The American Trucking Assns. and Mack Trucks visited Springfield, Ill. this week, bringing the Share the Road Safely program to area motorists.

This national program addresses the problem that most drivers are never taught how to drive safely around tractor-trailers, inadvertently initiating 75% of all truck-related car fatalities, according to the ATA.
And, because 46,400 vehicles travel I-55 through Springfield each day, the city proved to be the perfect place to share information with those who share the road with large trucks.
Featured at this week's event were professional truck drivers Jenny Zinkel of FedEx Ground, Peoria, Ill., and Richard Seigle of Roadway Express, Chicago. Duplicating a highway scenario with cars and trucks, they demonstrated to local media the blind spots around tractor-trailers where cars "disappear" from a truck driver's view -- information most motorists have never been taught.
Zinkel and Seigle said they consider the highways their workplace and strive to make them safer for all drivers. Zinkel has a 10-year driving record with more than 800,000 accident-free miles behind the wheel. She is a member of ATA's 2001 America's Road Team, a select group of truck drivers who present safety information to the public and the media.
Seigle is a member of the Roadway Express Road Team, and has been a professional driver for 24 years, accumulating 1.9 million accident-free miles.
Following the safety demonstration at Roadway Express in Springfield, reporters and photographers were given tractor-trailer rides on I-55 for a new perspective. Zinkel and Seigle gave tips on safe merging and stopping distances and explained some of the differences between how cars and large trucks operate.
The drivers appeared as part of the ATA/Mack Trucks "Share the Road" program, designed to teach the public specific skills they need to know to drive safely around trucks and large commercial vehicles. This national safety program reaches millions of U.S. households annually with its lifesaving messages.
Trucking plays an important role in the Illinois economy. The trucking industry employs more than 415,800 people in Illinois and 66% of all Illinois communities are served exclusively by truck.
Each day, trucks move building materials, machinery, petroleum, coal, processed foods, forest, mining, agricultural, steel, chemical products and more in and out of the state of Illinois, according to Robert Stranczek, president of the Illinois Trucking Assn.
Illinois recorded 1,977 vehicles involved in fatal crashes in 2000; trucks made up 163 of them.
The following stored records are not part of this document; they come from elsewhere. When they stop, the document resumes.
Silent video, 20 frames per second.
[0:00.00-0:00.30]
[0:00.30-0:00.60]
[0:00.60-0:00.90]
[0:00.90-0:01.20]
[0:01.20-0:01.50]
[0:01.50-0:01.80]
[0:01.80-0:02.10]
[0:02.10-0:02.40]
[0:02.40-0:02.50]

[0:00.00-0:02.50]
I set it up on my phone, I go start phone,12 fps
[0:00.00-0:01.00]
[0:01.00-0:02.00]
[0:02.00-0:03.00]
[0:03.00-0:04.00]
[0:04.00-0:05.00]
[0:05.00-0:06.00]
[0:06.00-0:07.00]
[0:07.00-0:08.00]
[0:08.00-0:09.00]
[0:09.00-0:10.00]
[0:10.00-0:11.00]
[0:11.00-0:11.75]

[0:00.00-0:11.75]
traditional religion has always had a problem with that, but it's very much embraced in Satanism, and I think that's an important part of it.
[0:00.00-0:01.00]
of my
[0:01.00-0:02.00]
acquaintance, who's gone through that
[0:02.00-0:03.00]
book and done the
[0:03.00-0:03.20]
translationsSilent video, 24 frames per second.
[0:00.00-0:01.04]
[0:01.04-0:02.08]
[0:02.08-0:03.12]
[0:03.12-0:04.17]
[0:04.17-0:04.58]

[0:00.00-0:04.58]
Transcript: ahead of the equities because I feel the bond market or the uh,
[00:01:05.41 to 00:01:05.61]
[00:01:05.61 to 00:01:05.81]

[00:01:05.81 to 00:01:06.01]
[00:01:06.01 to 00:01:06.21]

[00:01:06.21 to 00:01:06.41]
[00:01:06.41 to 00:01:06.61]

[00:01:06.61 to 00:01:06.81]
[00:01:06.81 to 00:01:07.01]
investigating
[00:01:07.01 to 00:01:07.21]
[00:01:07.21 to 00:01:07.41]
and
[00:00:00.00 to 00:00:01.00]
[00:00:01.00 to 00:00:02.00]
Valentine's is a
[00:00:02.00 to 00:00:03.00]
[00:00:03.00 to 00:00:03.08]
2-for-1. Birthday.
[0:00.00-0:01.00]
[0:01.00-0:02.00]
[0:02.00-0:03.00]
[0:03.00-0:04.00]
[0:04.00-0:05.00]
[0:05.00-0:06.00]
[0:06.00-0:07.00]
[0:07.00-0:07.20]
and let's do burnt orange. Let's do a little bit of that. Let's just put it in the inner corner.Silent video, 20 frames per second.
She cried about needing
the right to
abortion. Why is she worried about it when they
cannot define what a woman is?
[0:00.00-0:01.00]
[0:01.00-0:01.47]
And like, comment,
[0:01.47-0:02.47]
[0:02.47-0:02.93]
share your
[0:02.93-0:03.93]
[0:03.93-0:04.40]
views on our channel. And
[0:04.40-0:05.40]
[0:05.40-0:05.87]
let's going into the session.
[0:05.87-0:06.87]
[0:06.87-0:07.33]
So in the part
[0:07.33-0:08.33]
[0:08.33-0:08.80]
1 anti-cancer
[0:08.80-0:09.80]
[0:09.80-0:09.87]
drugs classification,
If these numbers follow national statistics, nearly 75% of the truck-related accidents were attributed to the driver of the car -- and at least 35% of them occurred in the blind spots. These numbers indicate the urgent need to educate car drivers about how to drive safely around trucks.
On a national level, large truck-related fatalities have dropped 34% in the past 10 years, while miles driven have increased by 42%. Truck-related car fatalities have dropped for the fourth year in a row and the fatal crash rate is the lowest since the U.S. Department of Transportation began keeping large truck safety records in 1975.